Recently small media streaming devices has become common on the marketplace. These devices stream media wirelessly from the internet and user wireless remote controls to control the device. Turning now to
Generally, wireless antennas embedded in small electronic devices, such as USB dongle devices, exhibit very poor performance, in terms of gain, radiation efficiency and radiation pattern. The size of the small electronic device does not enable optimal antenna design as the smaller the size of an antenna with respect to the radiating wavelength, the lower its radiation efficiency. Antenna electromagnetic behavior is very sensitive to conductive objects in its close environment, such as interface connectors, circuit shielding covers, cables, and shielded equipment housings to which the small device is connected. In addition, embedded antennas are often printed on the main circuit board. When a device with an embedded antenna is placed in the back side of a display, the wireless connection could be drastically impaired because of a lack of “visibility”.
Therefore, it is desirable to provide a compact, low cost, external antennas which can be configured by a user, in a way to avoid these undesirable wireless performance issues and to offer a more flexible way to improve the coverage performance according the conditions of visibility of the device.
In accordance with an aspect of the present invention, an antenna is disclosed comprising a feed element, a first element having a cylindrical portion, a second element fixed to said feed element, and a third element fixed to said second element and rotationally fixed to an outside surface of said cylindrical portion of such that a space is maintained between said cylindrical portion and said second element.
In accordance with another aspect of the present invention, an apparatus is disclosed comprising a printed circuit board, a cylindrical antenna element affixed at one base to the printed circuit board such that an axis of said cylindrical antenna element is orthogonal to a plane of said printed circuit board, a radiating antenna element having a hollow cylindrical portion, wherein said hollow cylindrical portion is positioned over a portion of said cylindrical antenna element, and a nonconductive element affixed to a portion of said cylindrical antenna element and positioned over said hollow cylindrical portion such that a gap is maintained between said cylindrical antenna element and said hollow cylindrical portion.
In accordance with another aspect of the present invention, a rotatable antenna is disclosed comprising a first element electrically coupled to a printed circuit board, where the first element comprises a first cylindrical portion, a second element having a second cylindrical portion, said second cylindrical portion having a cavity for receiving said first cylindrical portion such that said second element rotates around an axis of said first element, and a third element immovably fixed to a portion of said first element and movably fixed to a portion of said second cylindrical portion such that said second cylindrical portion is prevented from touching said first cylindrical portion.
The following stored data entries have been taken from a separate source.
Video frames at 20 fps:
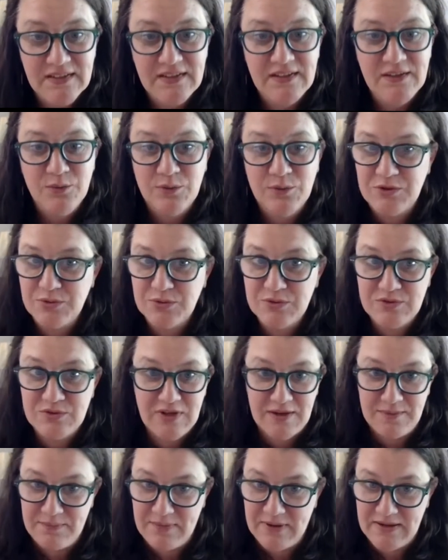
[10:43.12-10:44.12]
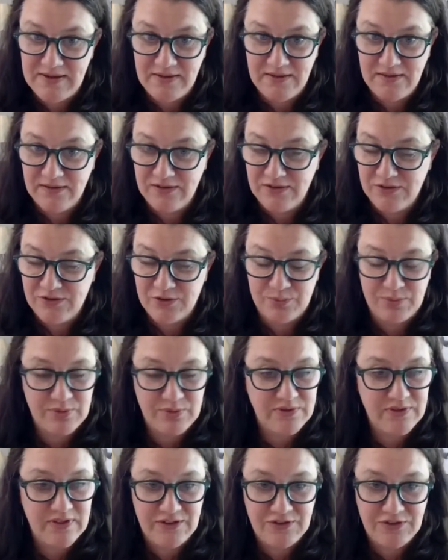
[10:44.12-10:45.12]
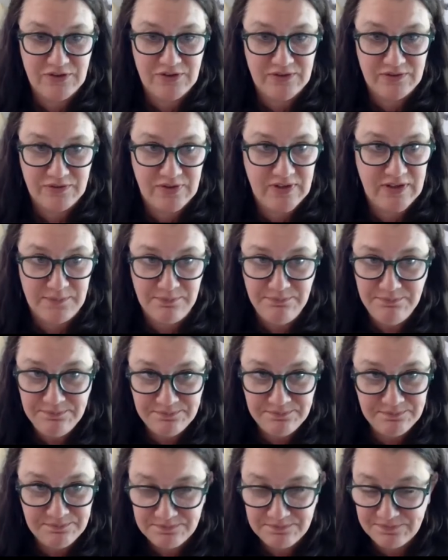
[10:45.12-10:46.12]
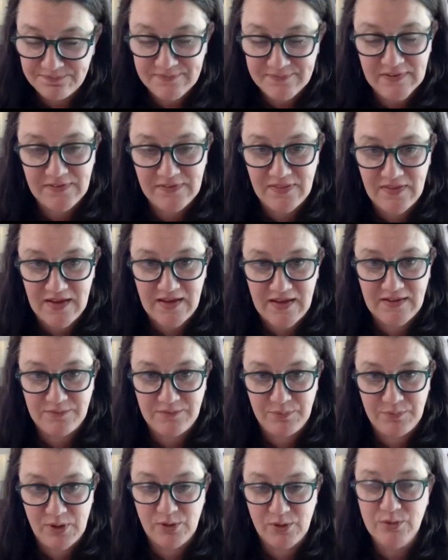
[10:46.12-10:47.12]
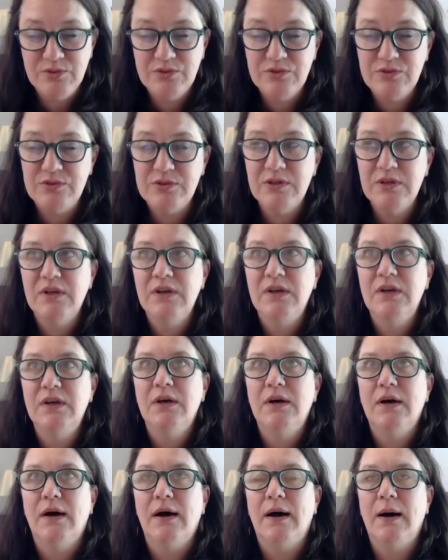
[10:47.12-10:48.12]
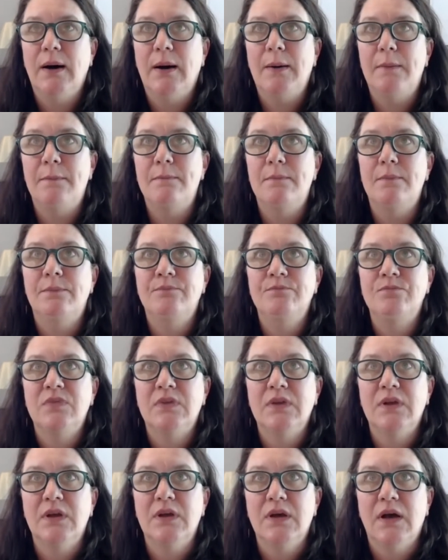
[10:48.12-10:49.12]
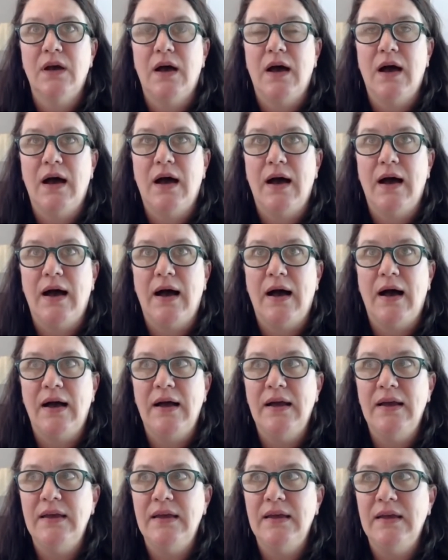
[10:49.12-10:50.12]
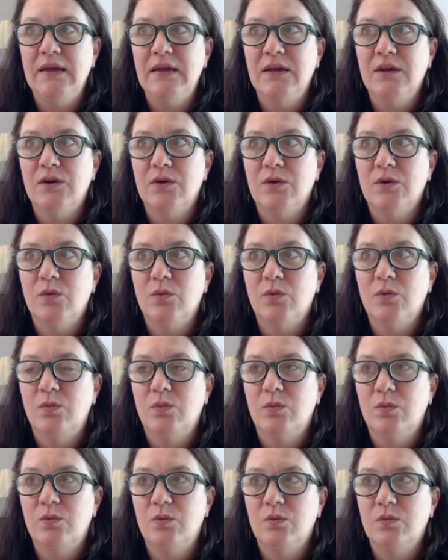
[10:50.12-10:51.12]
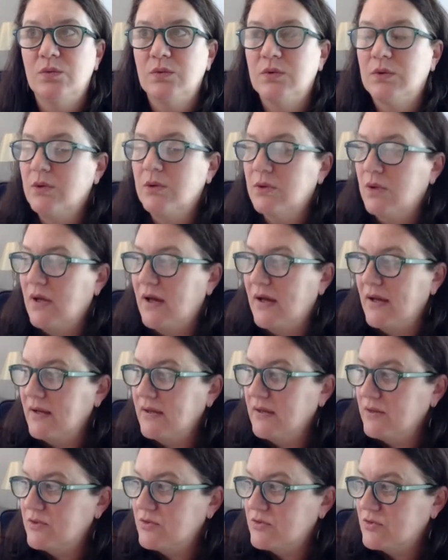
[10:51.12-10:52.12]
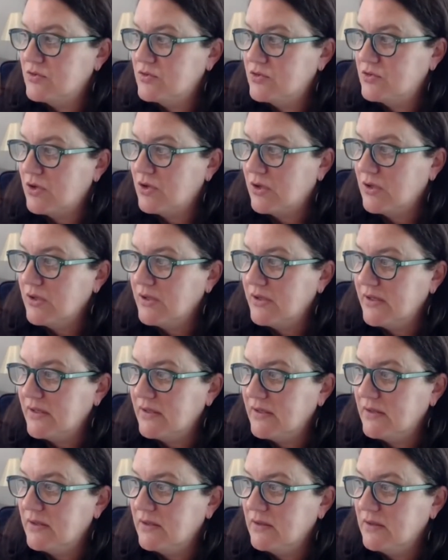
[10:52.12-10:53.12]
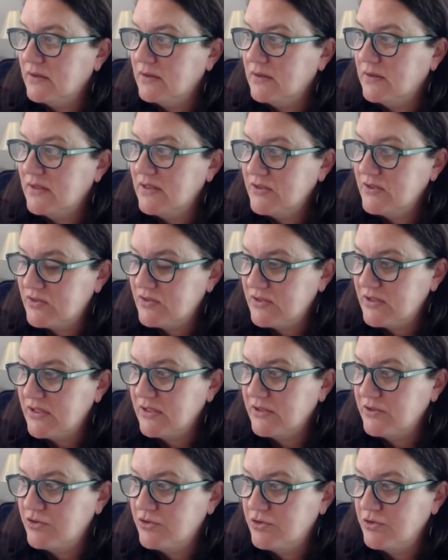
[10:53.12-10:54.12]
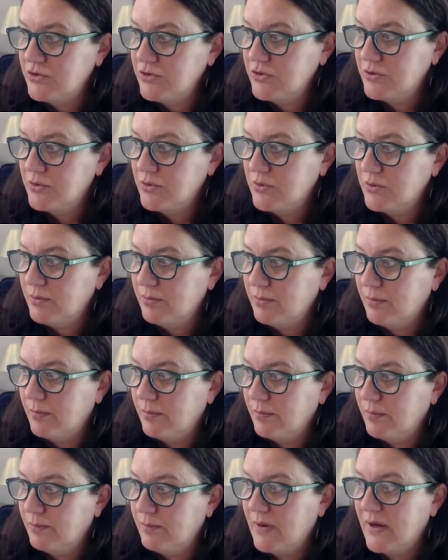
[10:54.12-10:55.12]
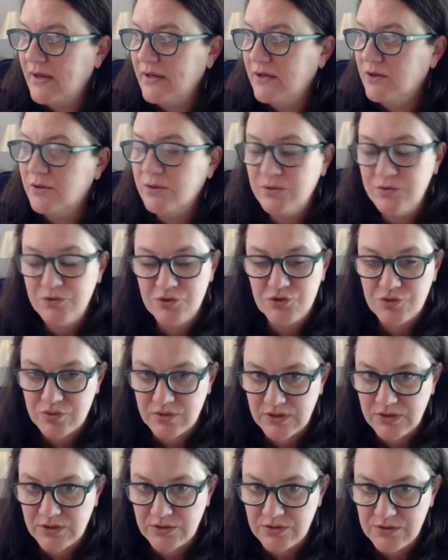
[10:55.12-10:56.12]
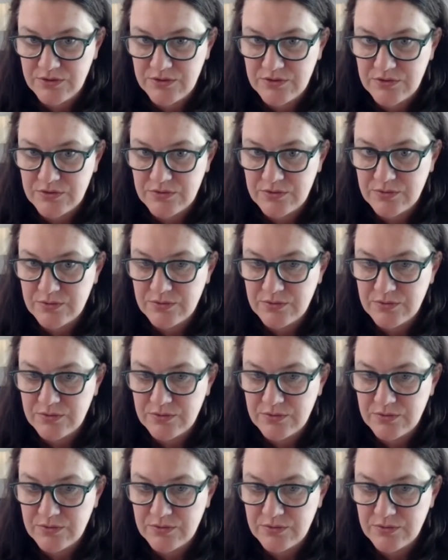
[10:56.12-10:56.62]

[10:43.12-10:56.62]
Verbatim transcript: which was not my interpretation of him in that post. Um, I I started listening to my own triggers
In accordance with another aspect of the present invention, an apparatus is disclosed comprising a printed circuit board, an enclosure for enclosing at least a portion of said printed circuit board, said enclosure having a circular aperture over a portion of said printed circuit board, a cylindrical antenna element affixed at to the printed circuit board such that an axis of said cylindrical antenna element is orthogonal to a plane of said printed circuit board, said axis also being in alignment with said aperture, and a radiating antenna element having a cylindrical portion, wherein said cylindrical portion is positioned over a portion of said cylindrical antenna element, and wherein said cylindrical portion is positioned within said aperture of said enclosure such that cylindrical portion is movably retained by said enclosure such that a gap is maintained between said cylindrical antenna element and said cylindrical portion
The above-mentioned and other features and advantages of this invention, and the manner of attaining them, will become more apparent and the invention will be better understood by reference to the following description of embodiments of the invention taken in conjunction with the accompanying drawings, wherein:
The exemplifications set out herein illustrate preferred embodiments of the invention, and such exemplifications are not to be construed as limiting the scope of the invention in any manner.
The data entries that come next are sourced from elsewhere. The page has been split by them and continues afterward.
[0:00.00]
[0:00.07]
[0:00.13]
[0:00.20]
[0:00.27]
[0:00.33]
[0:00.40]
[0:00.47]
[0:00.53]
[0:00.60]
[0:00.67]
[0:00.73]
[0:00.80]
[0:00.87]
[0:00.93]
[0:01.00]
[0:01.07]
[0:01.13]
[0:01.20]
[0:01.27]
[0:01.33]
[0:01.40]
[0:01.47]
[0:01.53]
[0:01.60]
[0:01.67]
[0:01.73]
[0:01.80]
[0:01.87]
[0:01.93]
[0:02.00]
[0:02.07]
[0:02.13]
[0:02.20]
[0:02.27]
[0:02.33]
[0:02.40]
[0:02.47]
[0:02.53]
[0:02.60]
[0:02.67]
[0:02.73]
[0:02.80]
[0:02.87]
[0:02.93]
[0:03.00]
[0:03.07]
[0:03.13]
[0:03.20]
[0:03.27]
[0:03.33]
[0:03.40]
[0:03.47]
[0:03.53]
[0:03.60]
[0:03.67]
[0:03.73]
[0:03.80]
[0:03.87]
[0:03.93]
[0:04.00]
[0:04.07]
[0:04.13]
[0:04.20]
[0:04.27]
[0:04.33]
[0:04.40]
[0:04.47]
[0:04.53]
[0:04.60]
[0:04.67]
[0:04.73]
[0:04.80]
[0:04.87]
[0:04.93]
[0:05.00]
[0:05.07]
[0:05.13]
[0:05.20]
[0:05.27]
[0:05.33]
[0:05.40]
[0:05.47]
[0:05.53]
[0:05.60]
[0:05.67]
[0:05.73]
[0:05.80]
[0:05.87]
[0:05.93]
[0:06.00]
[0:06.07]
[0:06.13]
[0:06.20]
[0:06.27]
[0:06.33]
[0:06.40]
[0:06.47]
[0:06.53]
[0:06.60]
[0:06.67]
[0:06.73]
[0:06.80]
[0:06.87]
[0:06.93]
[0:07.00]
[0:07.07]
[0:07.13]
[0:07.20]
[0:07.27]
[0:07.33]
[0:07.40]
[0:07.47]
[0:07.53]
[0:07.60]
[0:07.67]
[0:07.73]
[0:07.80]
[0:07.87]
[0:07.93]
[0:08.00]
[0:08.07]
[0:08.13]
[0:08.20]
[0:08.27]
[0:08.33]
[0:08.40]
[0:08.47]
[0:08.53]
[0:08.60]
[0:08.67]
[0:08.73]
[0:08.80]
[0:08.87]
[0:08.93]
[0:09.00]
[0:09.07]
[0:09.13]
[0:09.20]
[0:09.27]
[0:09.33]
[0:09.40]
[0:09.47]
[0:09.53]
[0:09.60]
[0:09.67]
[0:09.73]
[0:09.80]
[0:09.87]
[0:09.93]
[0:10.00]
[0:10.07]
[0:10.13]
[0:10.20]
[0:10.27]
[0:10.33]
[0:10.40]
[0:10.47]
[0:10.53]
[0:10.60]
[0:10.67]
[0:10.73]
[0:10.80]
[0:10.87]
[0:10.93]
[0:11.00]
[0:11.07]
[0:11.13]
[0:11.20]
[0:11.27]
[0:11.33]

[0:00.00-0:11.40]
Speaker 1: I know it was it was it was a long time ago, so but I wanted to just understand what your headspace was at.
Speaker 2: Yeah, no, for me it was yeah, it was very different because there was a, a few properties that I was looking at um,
As described herein, the present invention provides an architecture for a rotatable compact antenna for use in electronic products. While this invention has been described as having a preferred design, the present invention can be further modified within the scope of this disclosure. This application is therefore intended to cover any variations, uses, or adaptations of the invention using its general principles. Further, this application is intended to cover such departures from the present disclosure as come within known or customary practice in the art to which this invention pertains and which fall within the limits of the appended claims.
Referring now to the drawings, and more particularly to
The printed circuit board 220 is mounted within the housing 210 and includes a wireless transmitter, a wireless receiver, and a processor among other functional circuitry. The printed circuit board 220 has components affixed to one or more surfaces of the circuit board 220 including a portion of the rotational antenna 230. The portion of the rotational antenna is electrically coupled to the transmitter and receiver portions of the device 200.
Turning now to
Ideally, a relative consistent tolerance is desired on the electromagnetic coupling for the distance between the primary element 310 and the secondary element 320. The third element 330 is introduced to maintain the spacing. This third element 330 consists of a dielectric part, over-molding a portion of the second element 320, with a base lying onto the printed circuit board 340, and comprising a cavity hosting the swiveling head of the first element 310.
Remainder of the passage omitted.